Due che afferrano un mantello.
Il trattato di Bava Mezia si apre con una scena emblematica: due persone che rivendicano contemporaneamente il possesso di un oggetto. Attraverso l'analisi del giuramento e della divisione, i Maestri pongono le basi del diritto civile ebraico, bilanciando la proprietà privata con la giustizia sociale.
L. Questo passo approfondisce la celebre Mishnah di apertura (1,1):
Due persone afferrano un mantello (Tallit). Questo dice: "L'ho trovato io", quello dice: "L'ho trovato io". Questo dice: "È tutto mio", l'altro dice: "È tutto mio". Ciascuno giura di non possederne meno della metà e l'oggetto viene diviso.
Rav Papa (o secondo altri Rav Simi Bar Ashi) distingue tra due scenari: il caso di un oggetto trovato e il caso dell'acquisto e della vendita. Mentre nel ritrovamento la presa di possesso coincide con la rivendicazione, nel commercio le dinamiche sono differenti.

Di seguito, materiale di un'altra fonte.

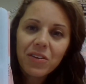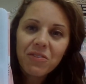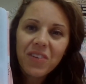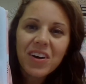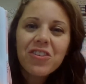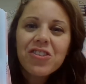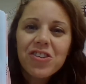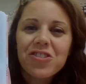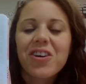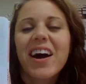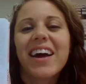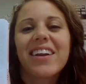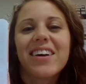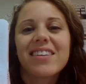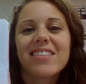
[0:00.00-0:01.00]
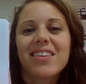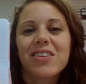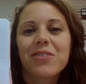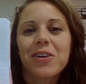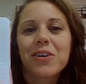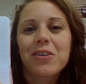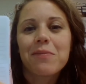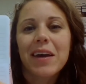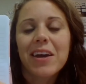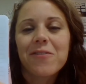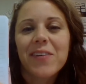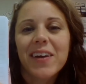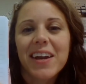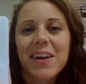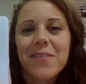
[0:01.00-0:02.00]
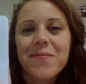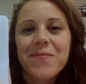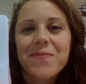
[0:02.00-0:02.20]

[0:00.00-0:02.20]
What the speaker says: Why don't you try a nonsense word to make it funny?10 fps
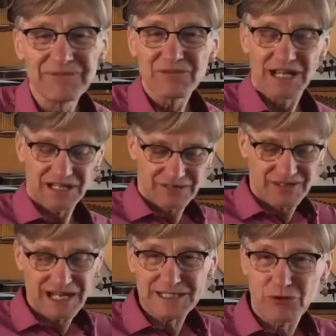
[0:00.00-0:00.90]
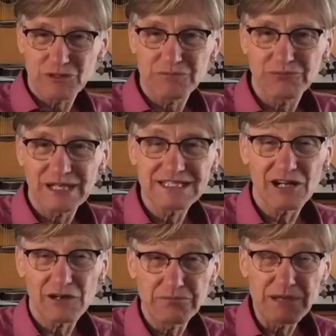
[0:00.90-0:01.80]
The next person plays
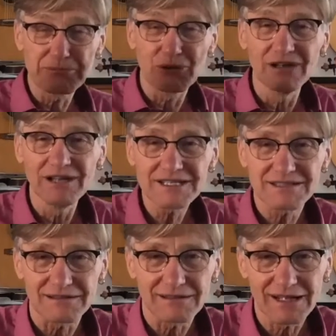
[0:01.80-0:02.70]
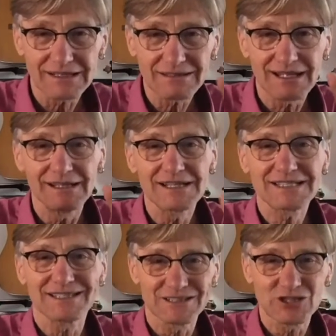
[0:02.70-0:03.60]
there, and people listen, like they
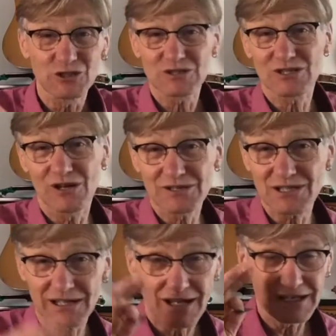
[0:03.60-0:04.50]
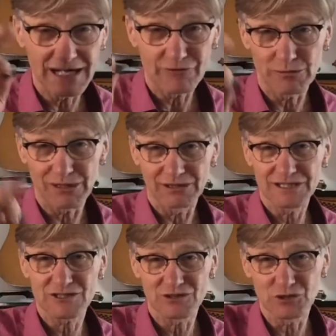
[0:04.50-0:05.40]
listen to your songs like I'd never been
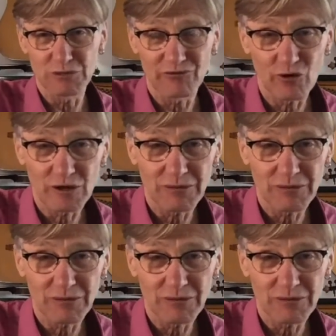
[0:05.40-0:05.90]
listened to before in my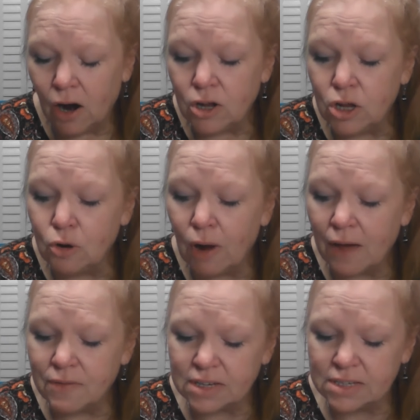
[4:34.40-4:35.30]
You
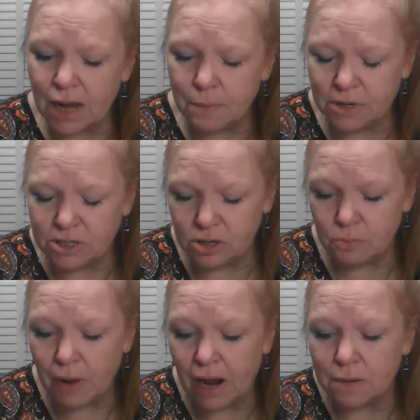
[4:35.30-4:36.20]
have accepted your
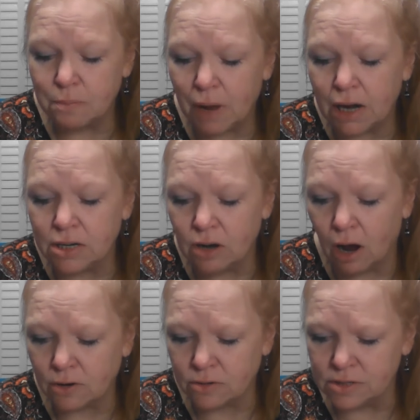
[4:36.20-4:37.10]
man made
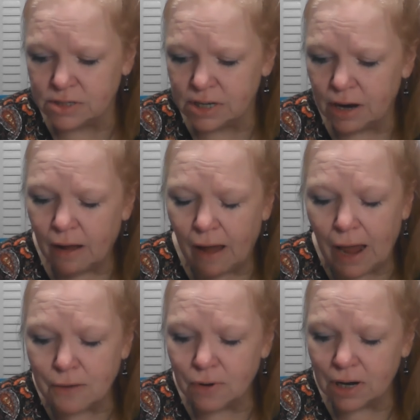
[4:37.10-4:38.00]
doctrines
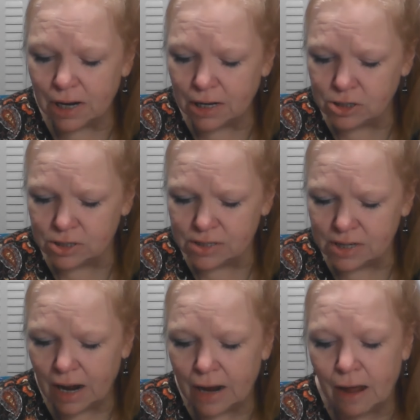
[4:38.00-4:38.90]
and religions
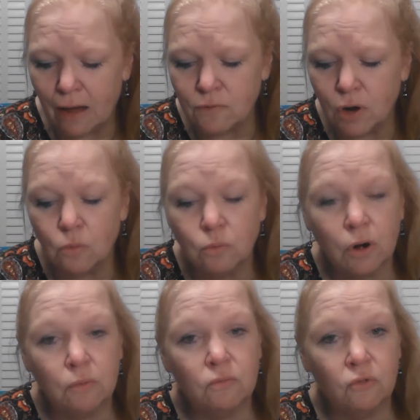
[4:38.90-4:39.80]
and have no
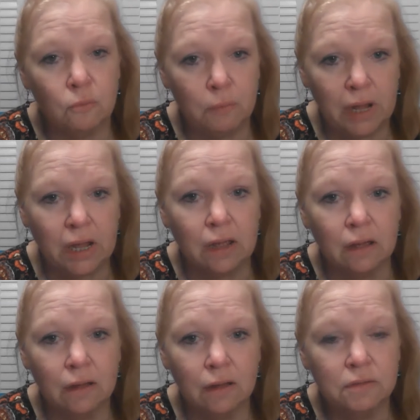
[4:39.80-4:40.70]
room for me,
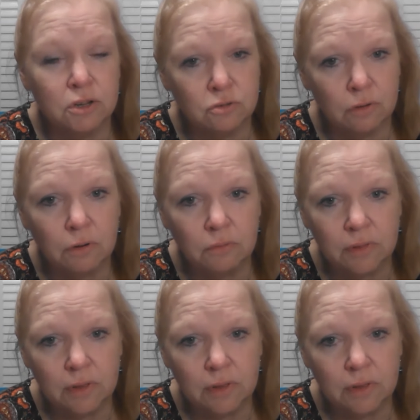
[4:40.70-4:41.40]
the truth.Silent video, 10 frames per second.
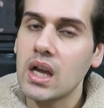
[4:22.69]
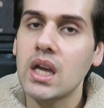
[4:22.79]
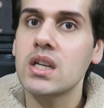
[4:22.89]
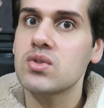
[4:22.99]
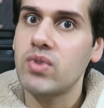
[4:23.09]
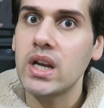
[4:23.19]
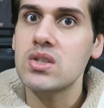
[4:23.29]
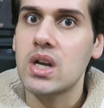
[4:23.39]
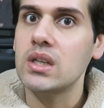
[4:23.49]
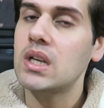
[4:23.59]
Again, it's
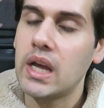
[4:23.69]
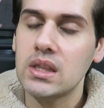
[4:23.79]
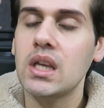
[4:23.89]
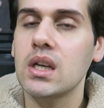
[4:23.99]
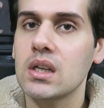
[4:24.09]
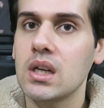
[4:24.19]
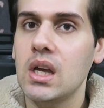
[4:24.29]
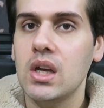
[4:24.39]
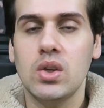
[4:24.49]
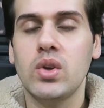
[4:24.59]
very gentle. I think
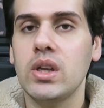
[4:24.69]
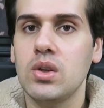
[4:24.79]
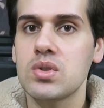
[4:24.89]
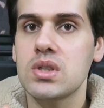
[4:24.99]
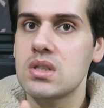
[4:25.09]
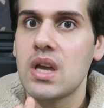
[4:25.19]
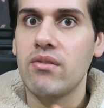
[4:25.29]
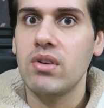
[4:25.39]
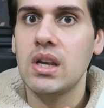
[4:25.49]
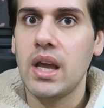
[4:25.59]
you can use this
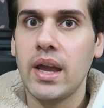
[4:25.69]
everySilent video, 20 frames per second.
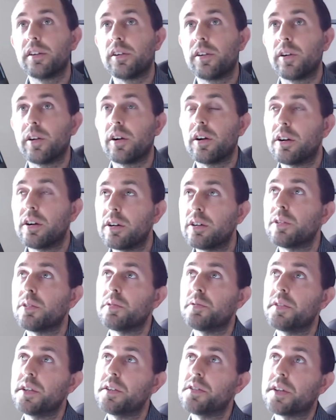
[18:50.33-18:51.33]
Or,
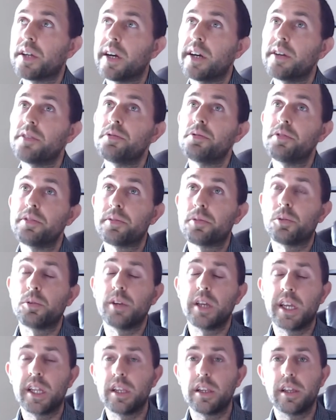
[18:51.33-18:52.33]
oh, these guys are
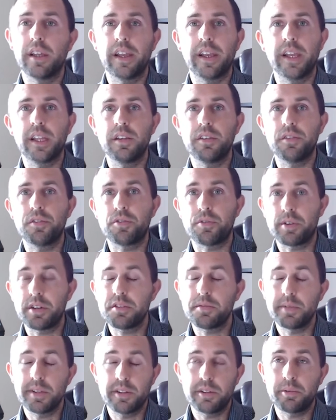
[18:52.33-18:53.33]
difficult. And
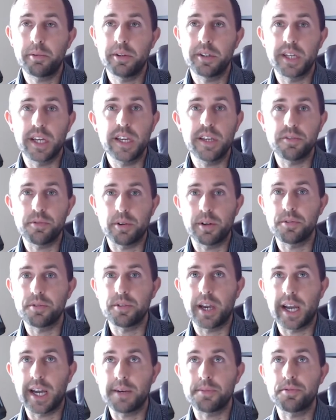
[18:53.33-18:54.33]
trust me, there were days where I was
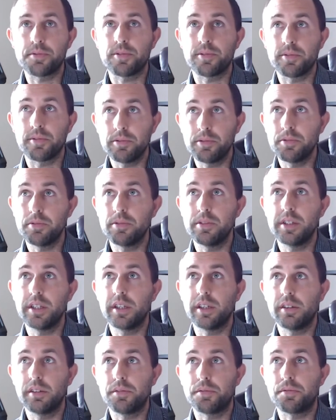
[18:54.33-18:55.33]

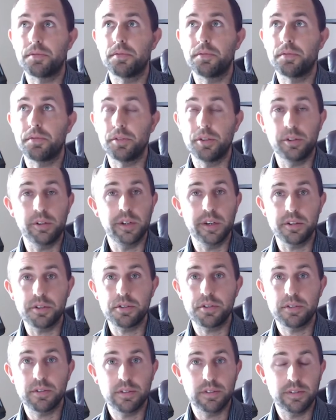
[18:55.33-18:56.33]
absolutely
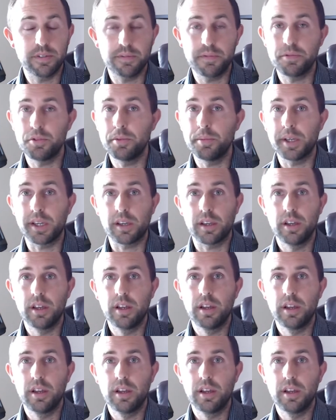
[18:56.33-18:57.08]
furious and fuming.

M., posando le forbici sul bancone della stoffa, si accalorò: "È chiaro! Se non ho ricevuto il denaro (Zuzim), la merce non cambia proprietario. Mai! Se due clienti mi domandano la stessa stoffa contemporaneamente, io cerco di dividerla equamente tra loro".
N. continuò l'analisi della Ghemarah: "Cosa accade se uno ha pagato e l'altro non ha denaro immediato? I Rabbini impongono il giuramento per evitare che un cliente, vedendo l'altro pagare, decida impulsivamente di accaparrarsi la merce solo per necessità del momento, costringendo l'amico a cercarla altrove. Il giuramento funge da garanzia".
A.: "Questa Mishnah non è solo diritto civile, è etica economica. Impone che le merci siano distribuite equamente, essenziale in epoche di carestia. Se c'è una pagnotta e due richiedenti, va metà per uno. Non si privilegia chi ha più denaro liquido; l'impegno a pagare (anche differito) conferisce lo stesso diritto. Tutti i clienti sono uguali davanti alla legge".
L.: "È una sorta di 'socialismo di mercato'. Sia il povero conducente d'asino che il ricco mercante hanno lo stesso diritto d'opzione. Ma come evitare il monopolio del venditore? Qui interviene la legge di Sumkhos".
La legge di Sumkhos: Sumkhos sostiene che il denaro conteso (Mamon HaMutal BeSaphèq) vada diviso senza giuramento. I Rabanan (i saggi) invece applicano il principio: Hamotzi MeChavero Alav HaReayah (chi vuole sottrarre qualcosa al compagno ha l'onere della prova).
La prova può essere il giuramento, che diventa uno strumento legale di vendita, come il "passaggio del guanto" descritto nel Libro di Rut. Il giorno di mercato (lunedì e giovedì) diventava così anche il giorno del tribunale (Bet Din), garantendo che ogni contesa commerciale trovasse una risoluzione immediata e giusta.